[Start of Attachment]

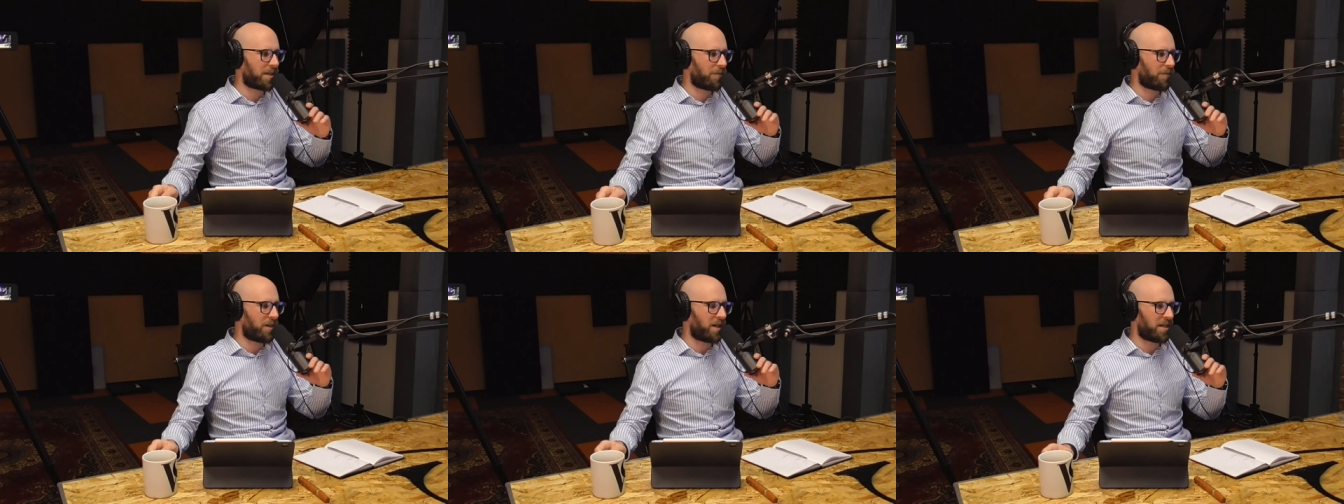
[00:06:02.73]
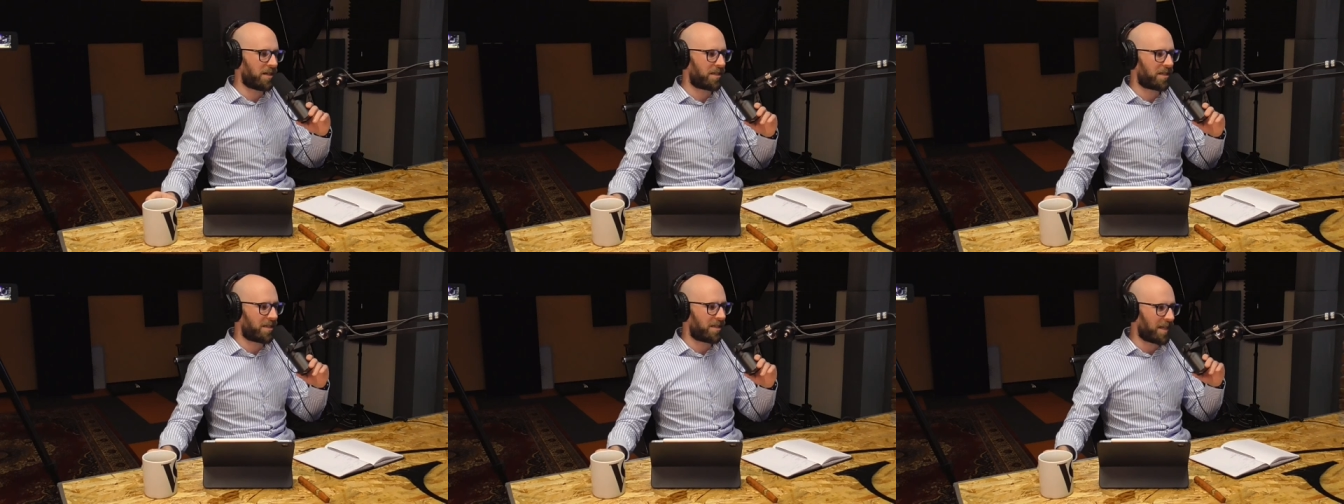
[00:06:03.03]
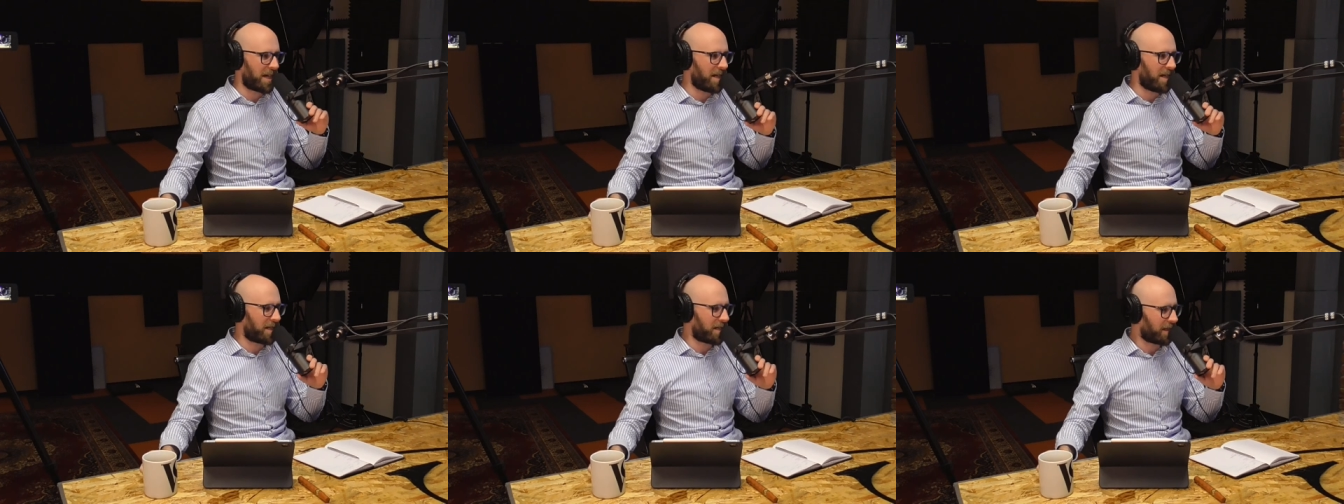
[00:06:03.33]
in my
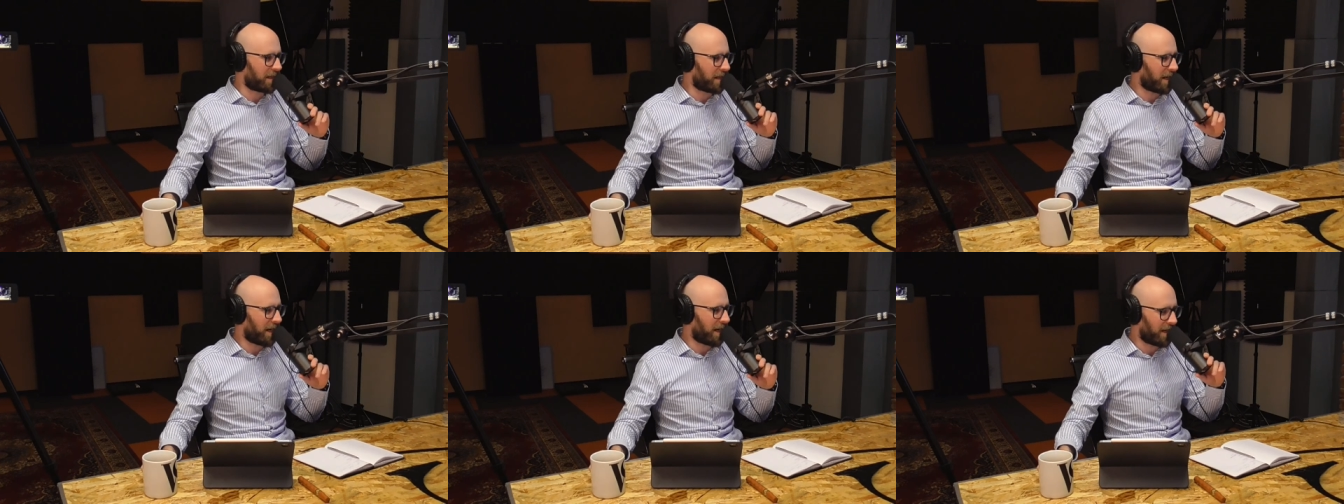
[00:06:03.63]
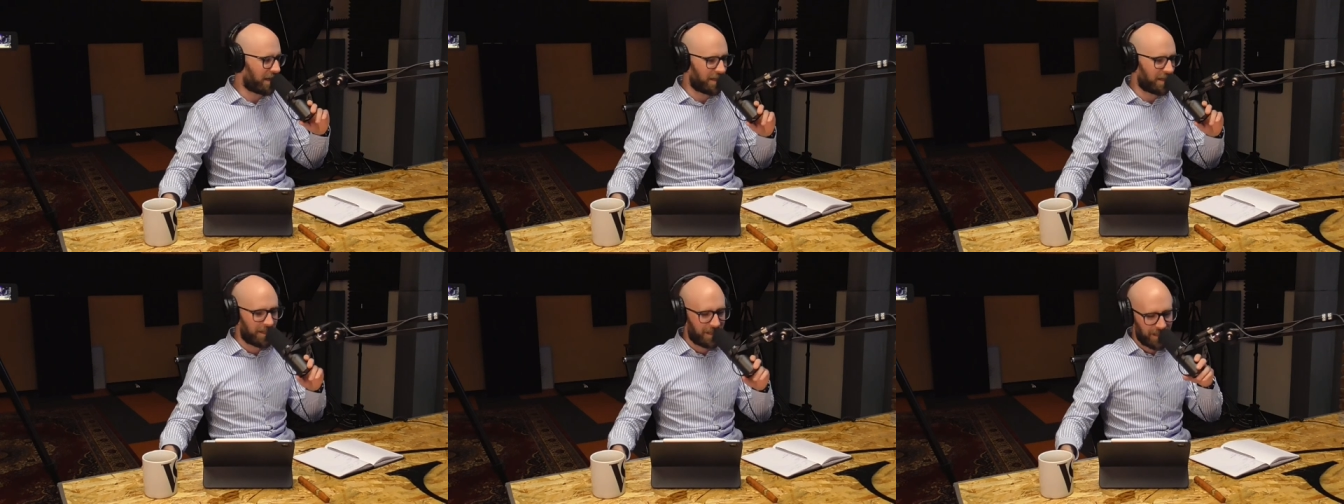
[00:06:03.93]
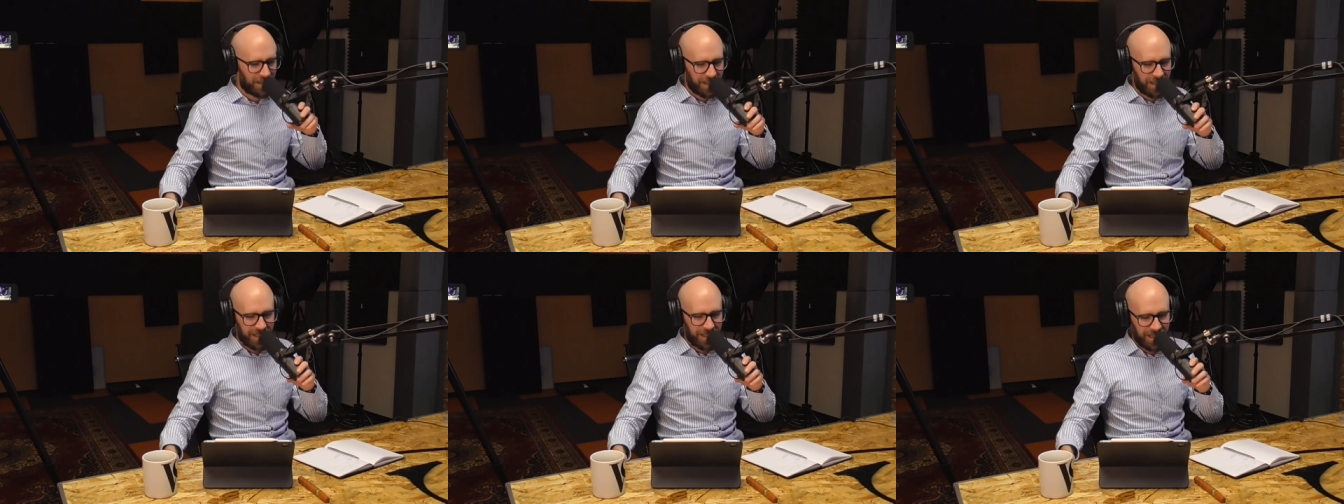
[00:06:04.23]
steak again?
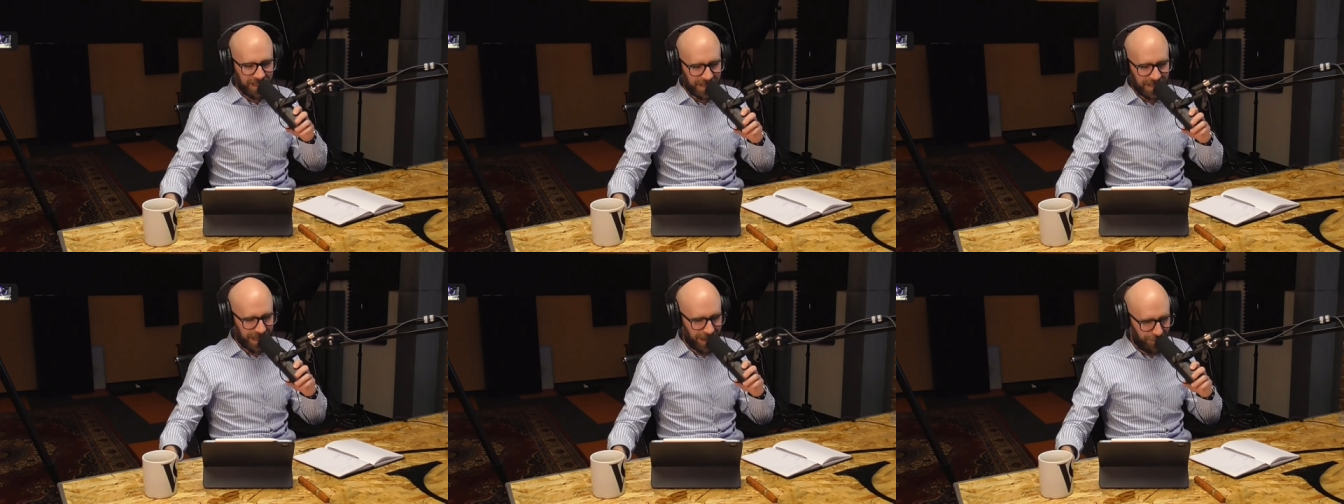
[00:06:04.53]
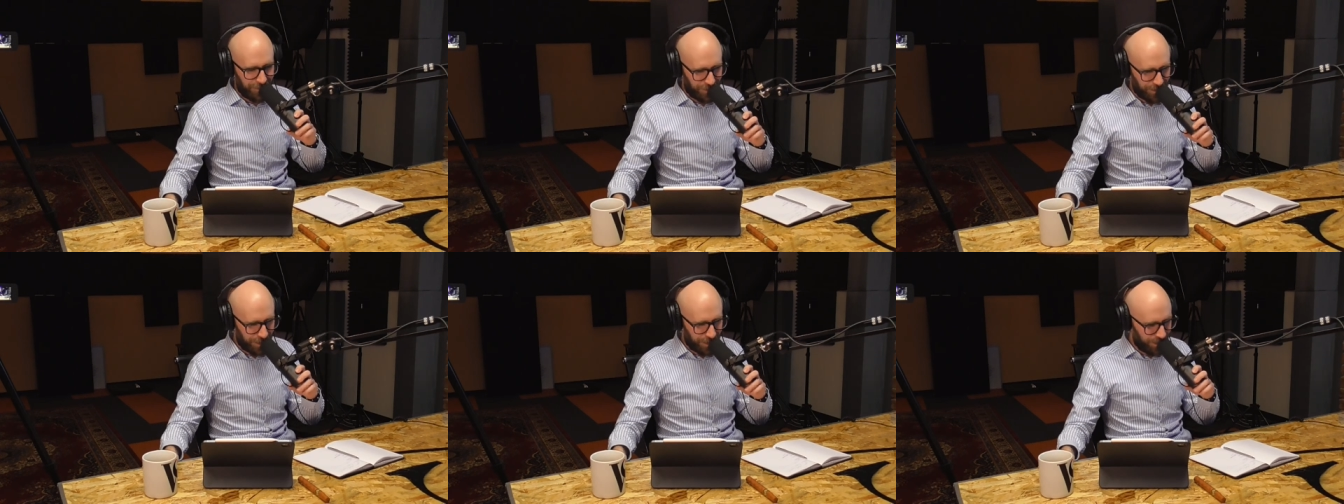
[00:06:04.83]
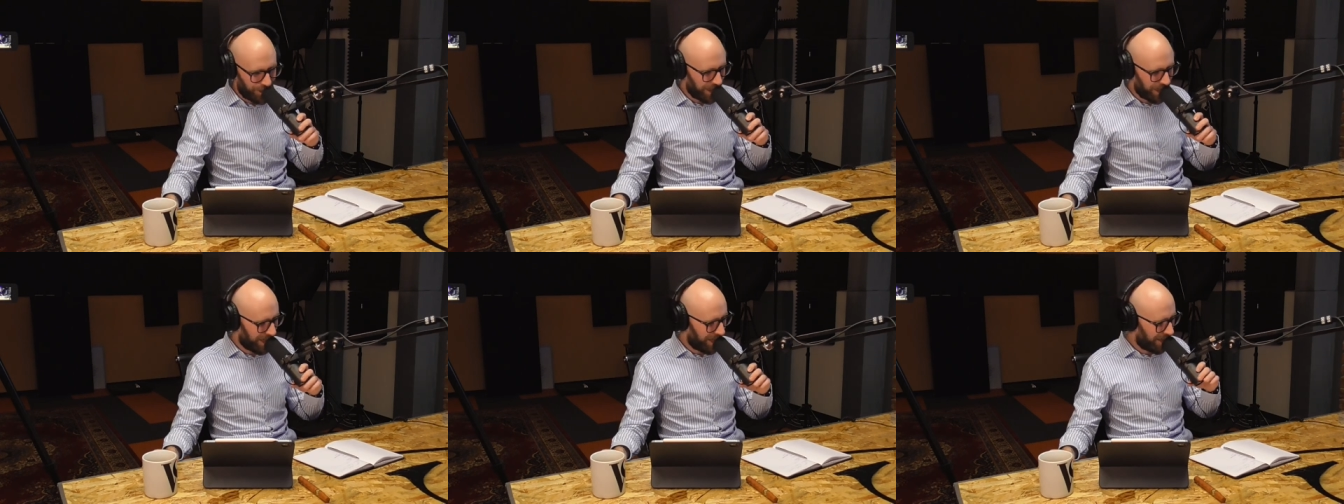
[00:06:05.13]
It's
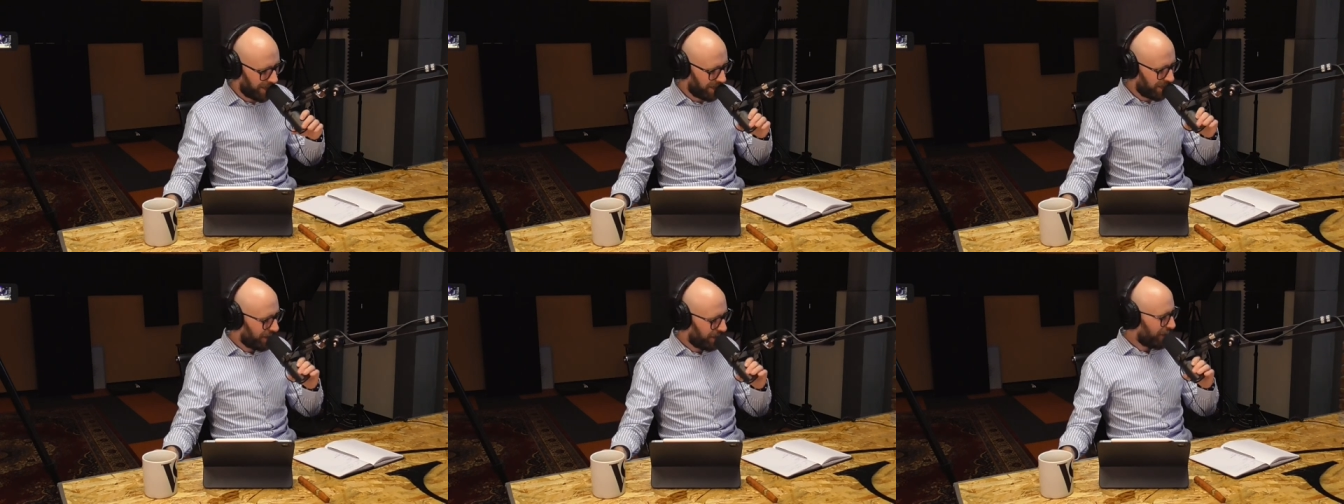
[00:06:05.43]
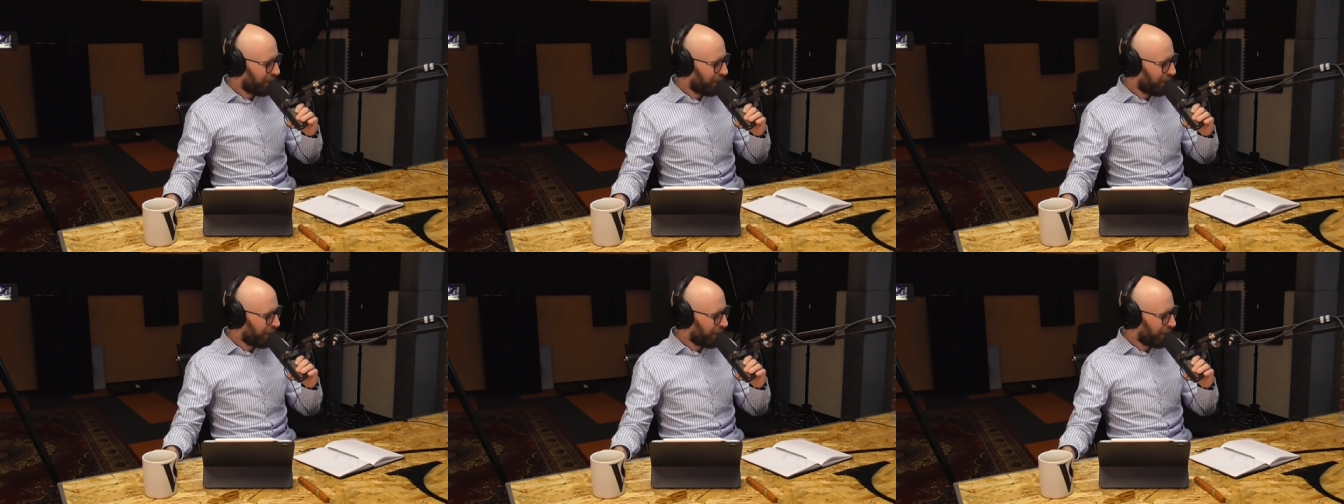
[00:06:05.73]
everywhere.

[End of Attachment]

* [Problem statement] Copy the lines exactly. Start at the line with "[00:06:03.63]", end at the last line above, include both, and omit all pictures.

* [Answer to the problem]
[00:06:03.63]
[00:06:03.93]
[00:06:04.23]
steak again?
[00:06:04.53]
[00:06:04.83]
[00:06:05.13]
It's
[00:06:05.43]
[00:06:05.73]
everywhere.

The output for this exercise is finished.